Milk progesterone profiles were used to assess superovulatory responses in cyclic lactating buffalo (n = 9) in terms of the number of ovulations and the number of embryos recovered. All of the buffalo received a total of 30 ml of folltropin divided into morning and evening doses and spread over 5 days, beginning on Day 10 of the estrous cycle (day of expected estrus = Day 0). Milk samples for progesterone determination were collected on alternate days from all nine animals from Day 1 prior to the expected synchronized estrus to 5 days after flushing for embryo recovery. All animals were palpated per rectum 1 day prior to flushing in order to record the number of corpora lutea. Of an estimated 23 ovulations from the nine buffalo, only 12 embryos were recovered, of which one was an unfertilized oocyte. Milk progesterone profiles from individual buffalo suggested that a poor superovulatory response in terms of embryo recovery in some buffalo was caused by a failure to respond optimally to lutalyse treatment for the induction of estrus. It was hypothesized that ova trapping by the fimbriae of the fallopian tubes may not be efficent in this species especially in the superovulated ovaries.

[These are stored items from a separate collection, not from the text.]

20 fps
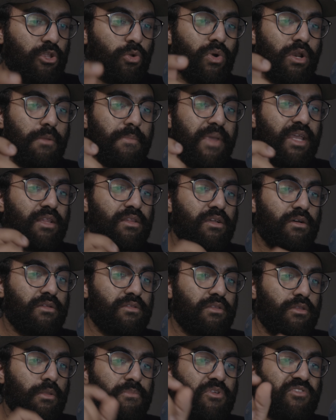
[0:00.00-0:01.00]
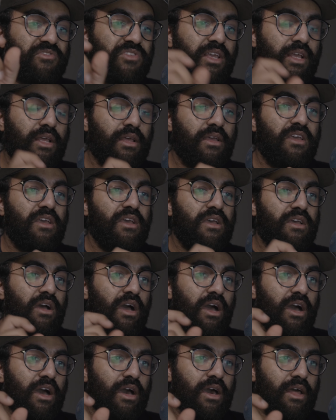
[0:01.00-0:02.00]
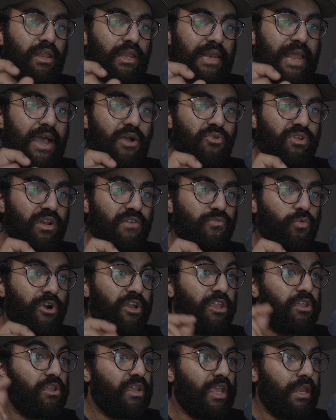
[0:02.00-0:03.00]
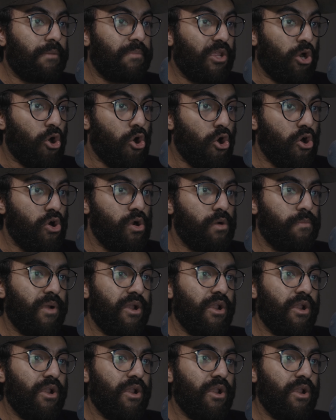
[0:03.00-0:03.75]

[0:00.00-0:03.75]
You want to make the music loud enough where it can be heard,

Application of a sensitive, heterologous enzymeimmunoassay for progesterone determination in unextracted buffalo plasma samples collected in an embryo transfer experiment

Abstract A simple, direct enzymeimmunoassay (EIA) on microtitre plates for buffalo plasma progesterone using the second antibody coating technique and horseradish peroxidase (HRP) as the enzyme label is described and compared with the conventional progesterone radioimmunoassay (RIA). Progesterone estimates from plasma samples by EIA showed good correlation (0.84 to 0.97) with the RIA values and the levels measured in the two systems were identical. The utility of the plasma progesterone EIA in an embryo transfer experiment was determined by assaying the hormone in blood plasma samples collected frequently, before and after superovulation in follicle stimulating hormone (FSH)-primed buffaloes. A total of ten embryos were recovered from three buffaloes, of which six were from a single buffalo. Of the remaining four buffaloes from which no embryos were recovered, progesterone profiles indicated that two had not responded optimally to lutalyse treatment for estrus induction, one failed to ovulate after superovulatory treatment and one did not exhibit an optimum progesterone profile after superovulatory estrus.